◆ **Exercise description**:
Copy the data that appears below exactly. Drop the pictures.

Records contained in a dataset
+++++

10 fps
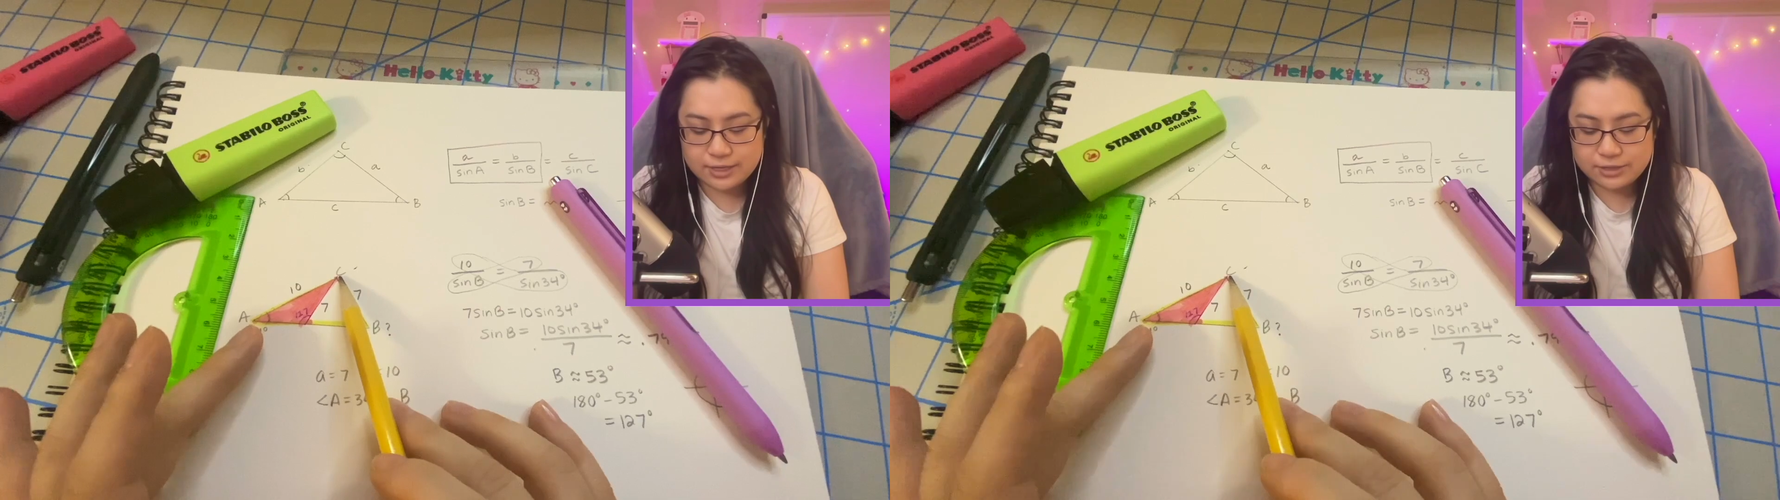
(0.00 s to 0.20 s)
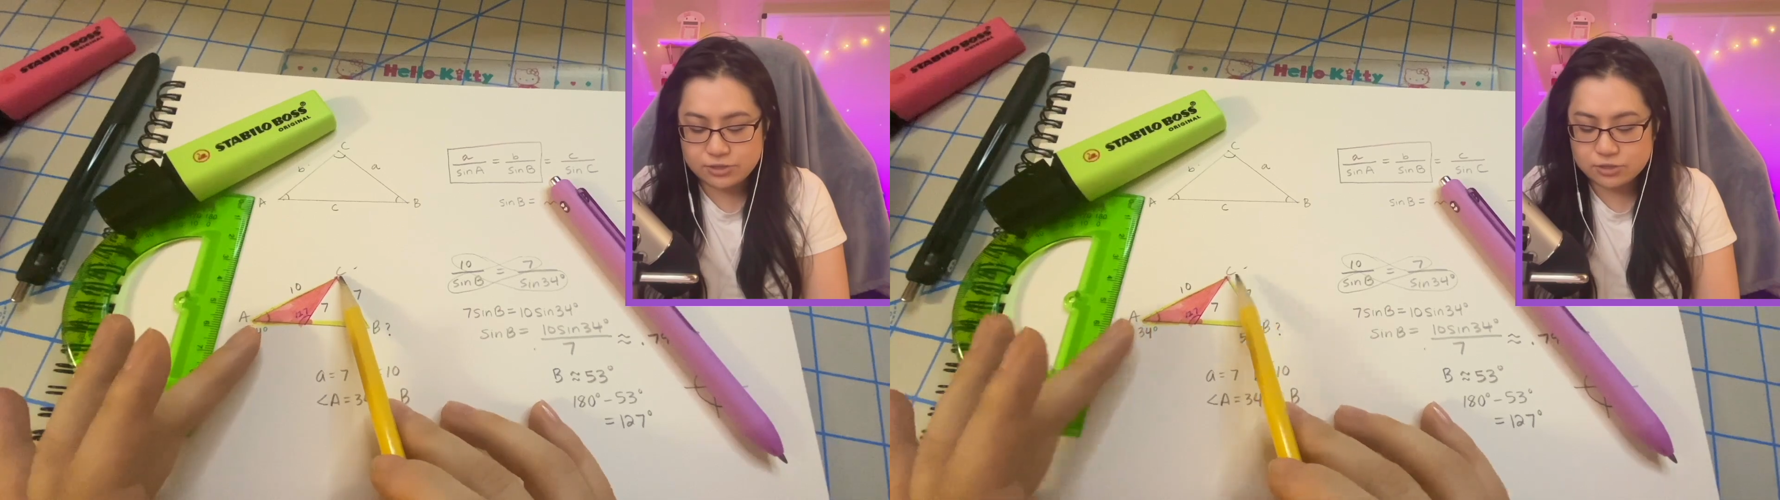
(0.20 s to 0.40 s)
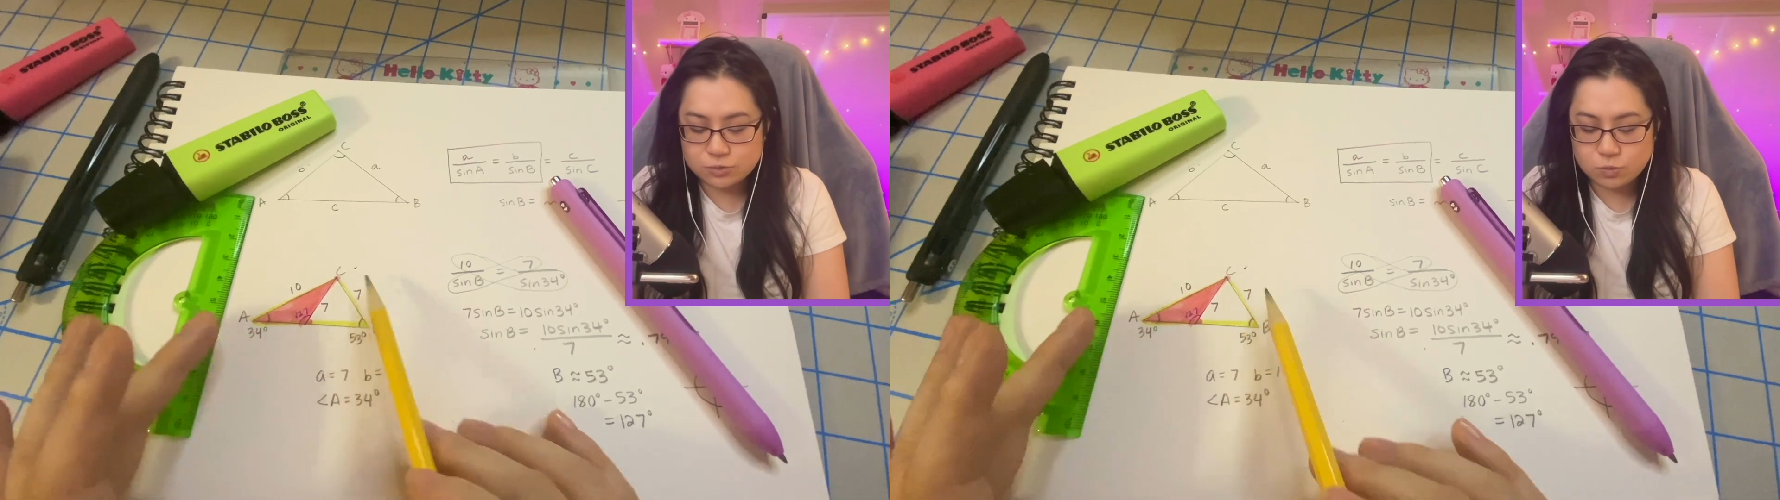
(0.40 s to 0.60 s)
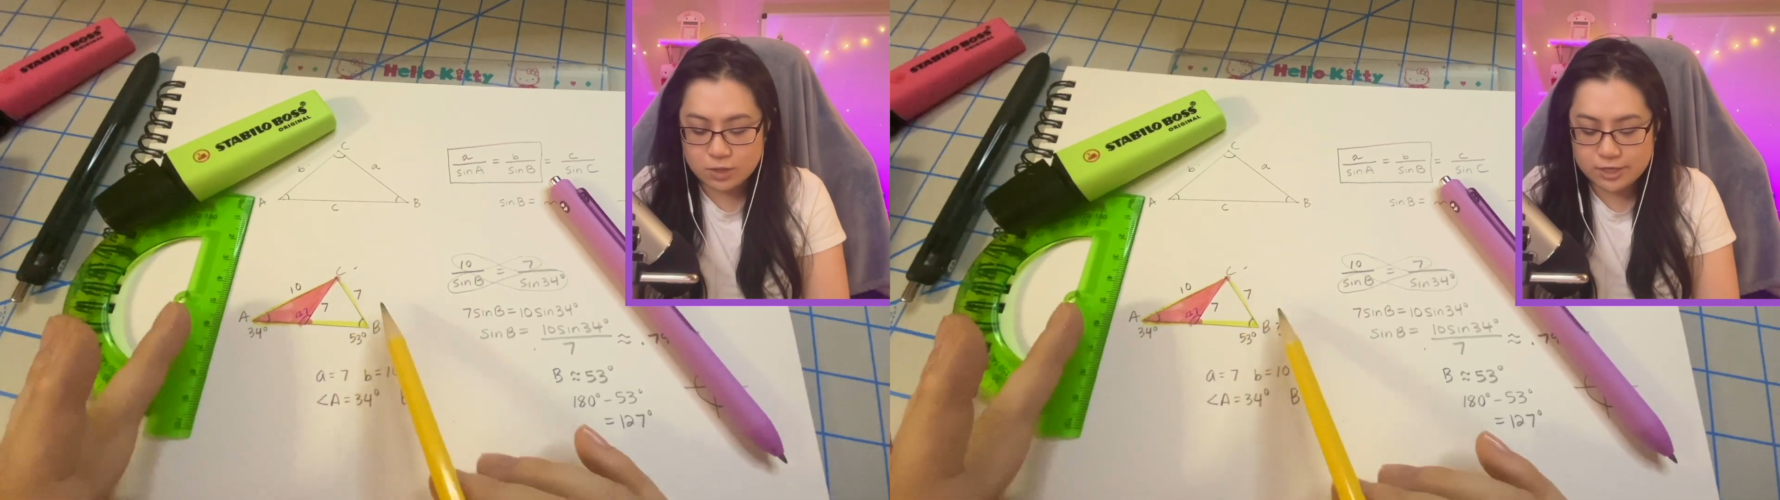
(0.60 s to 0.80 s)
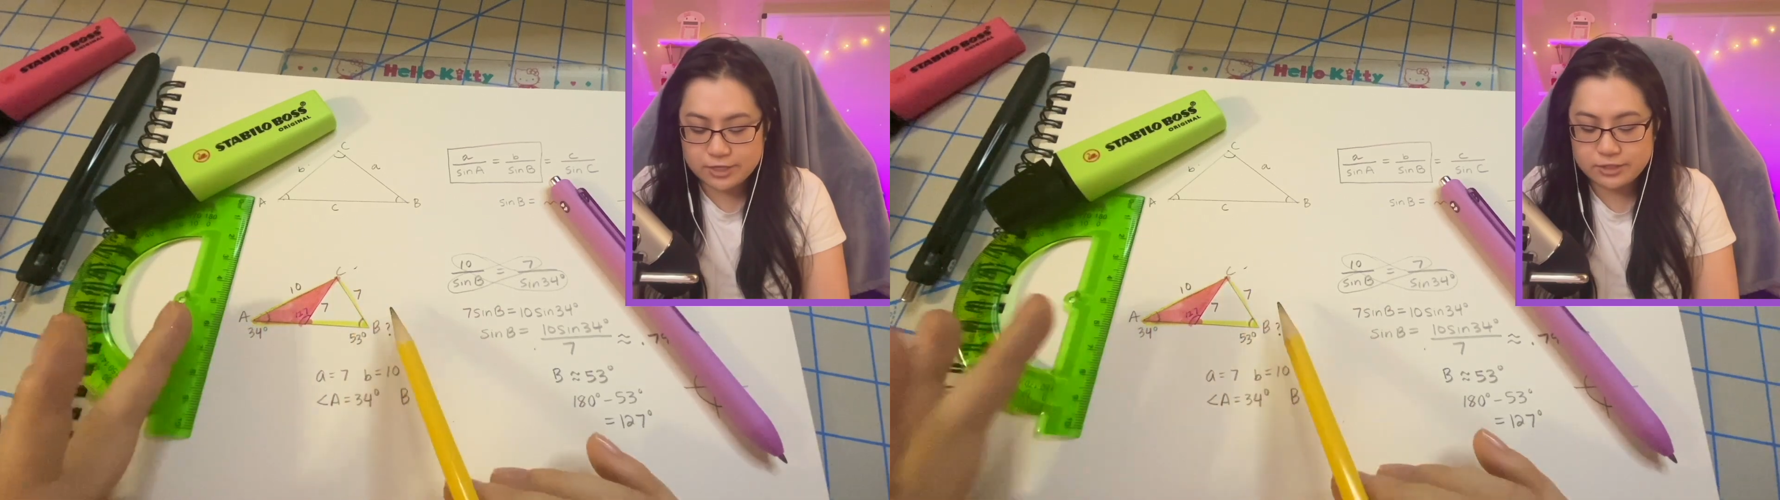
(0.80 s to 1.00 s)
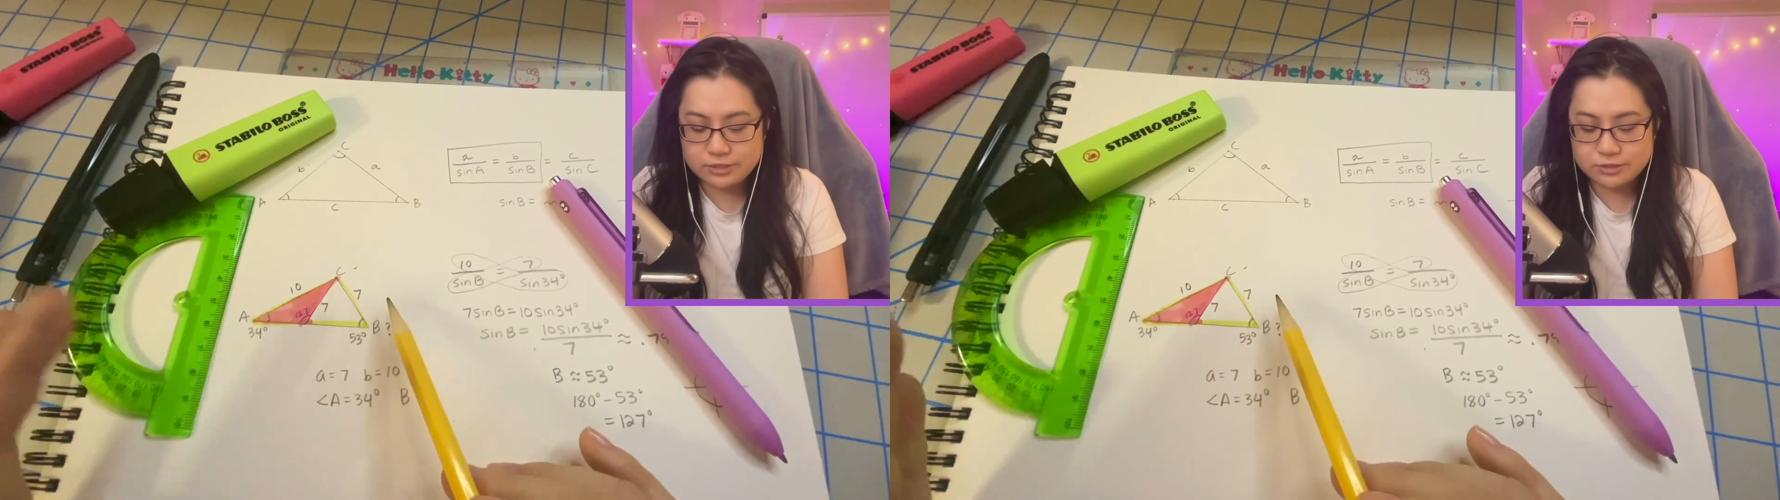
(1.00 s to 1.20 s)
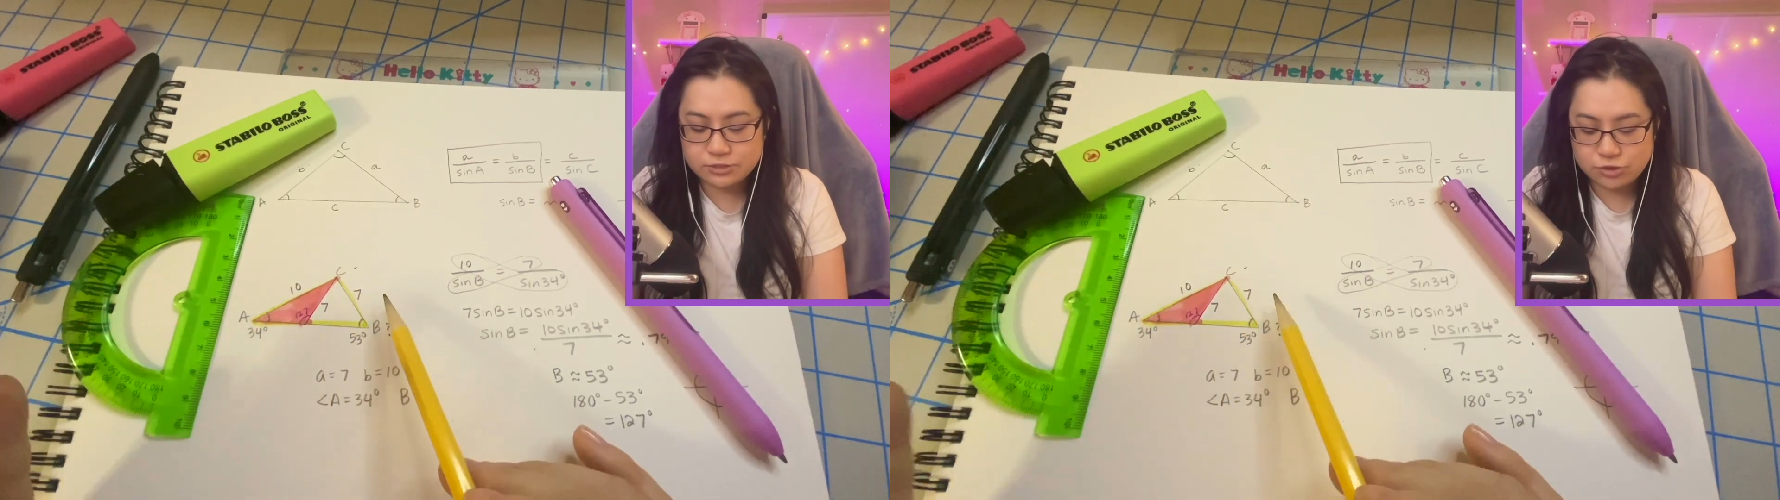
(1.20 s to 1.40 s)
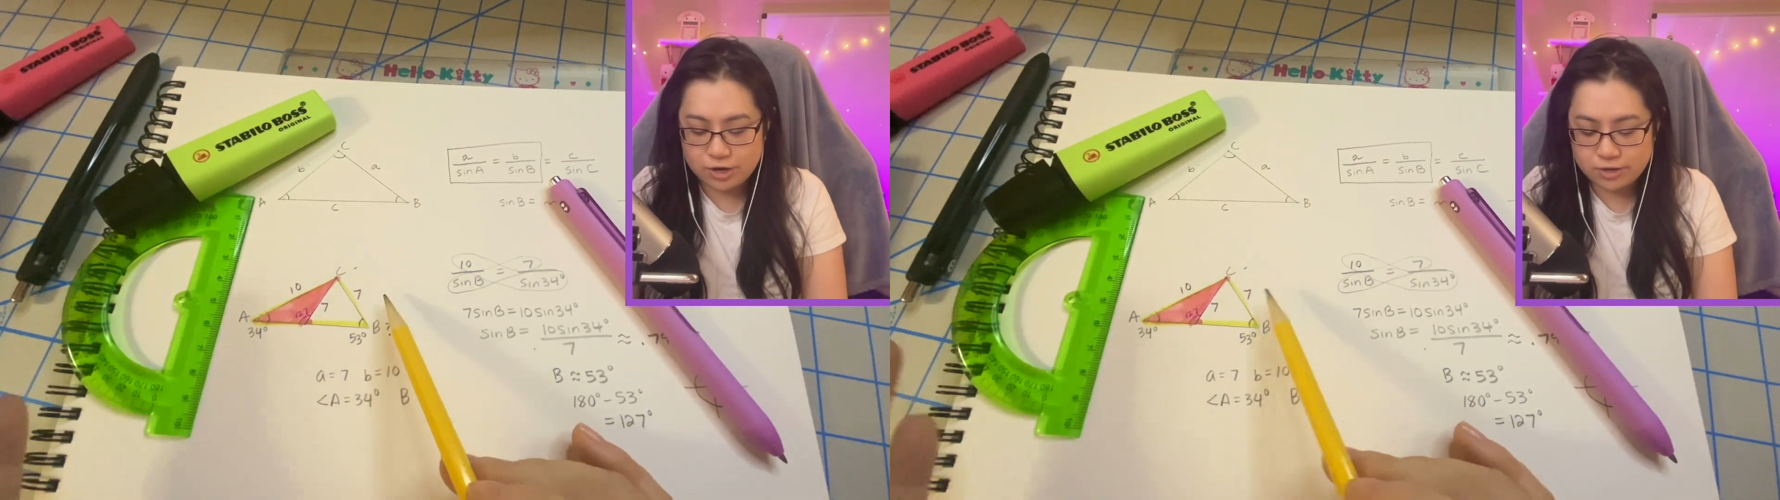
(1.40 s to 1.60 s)
there's one
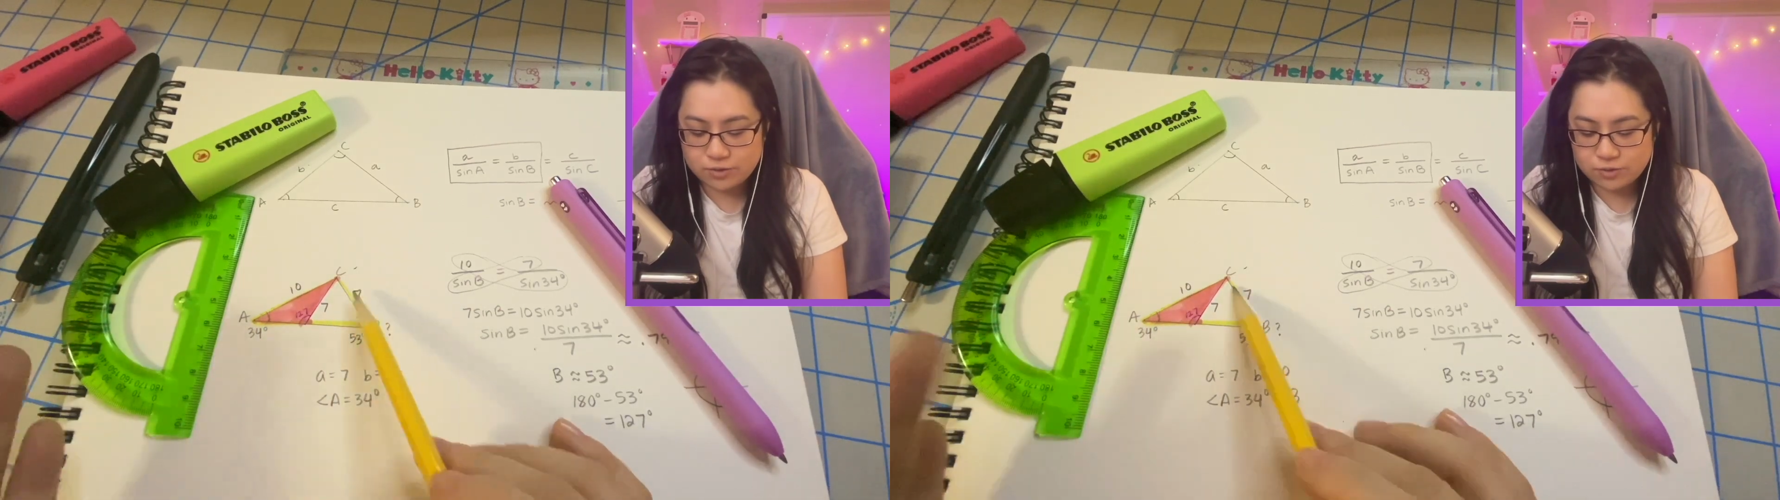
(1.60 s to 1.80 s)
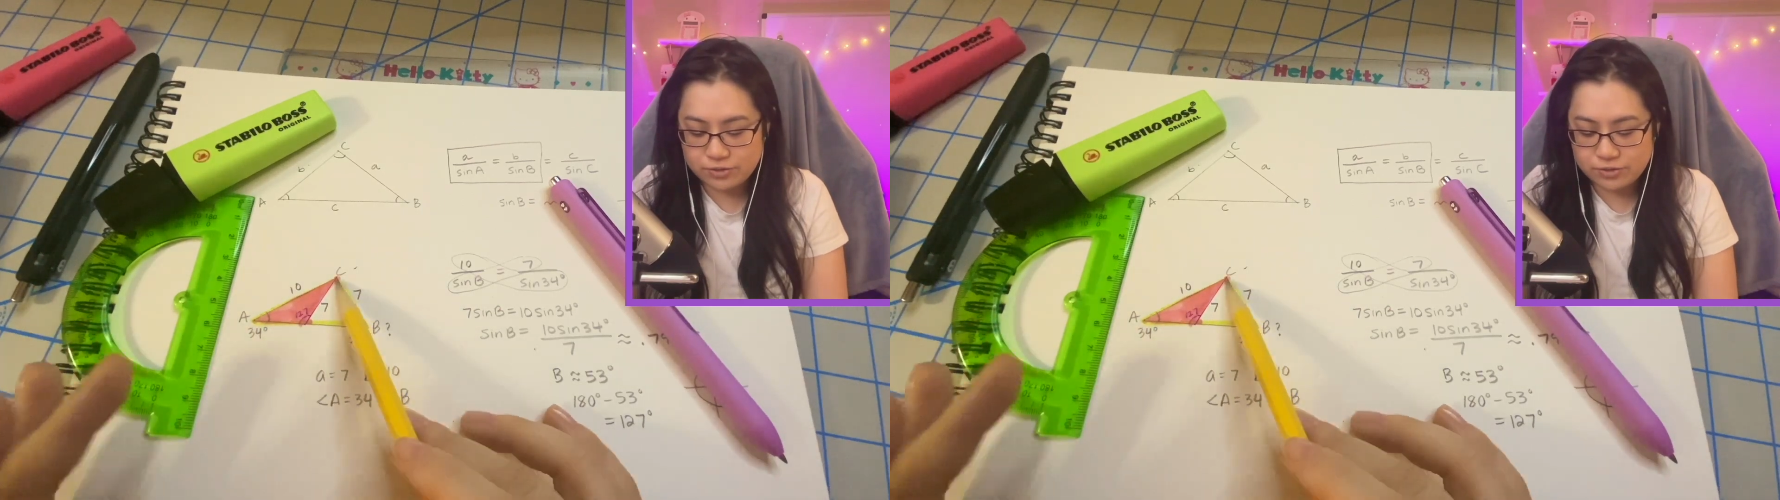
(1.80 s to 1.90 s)
triangle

+++++

◆ **Answer section**:
10 fps
(0.00 s to 0.20 s)
(0.20 s to 0.40 s)
(0.40 s to 0.60 s)
(0.60 s to 0.80 s)
(0.80 s to 1.00 s)
(1.00 s to 1.20 s)
(1.20 s to 1.40 s)
(1.40 s to 1.60 s)
there's one
(1.60 s to 1.80 s)
(1.80 s to 1.90 s)
triangle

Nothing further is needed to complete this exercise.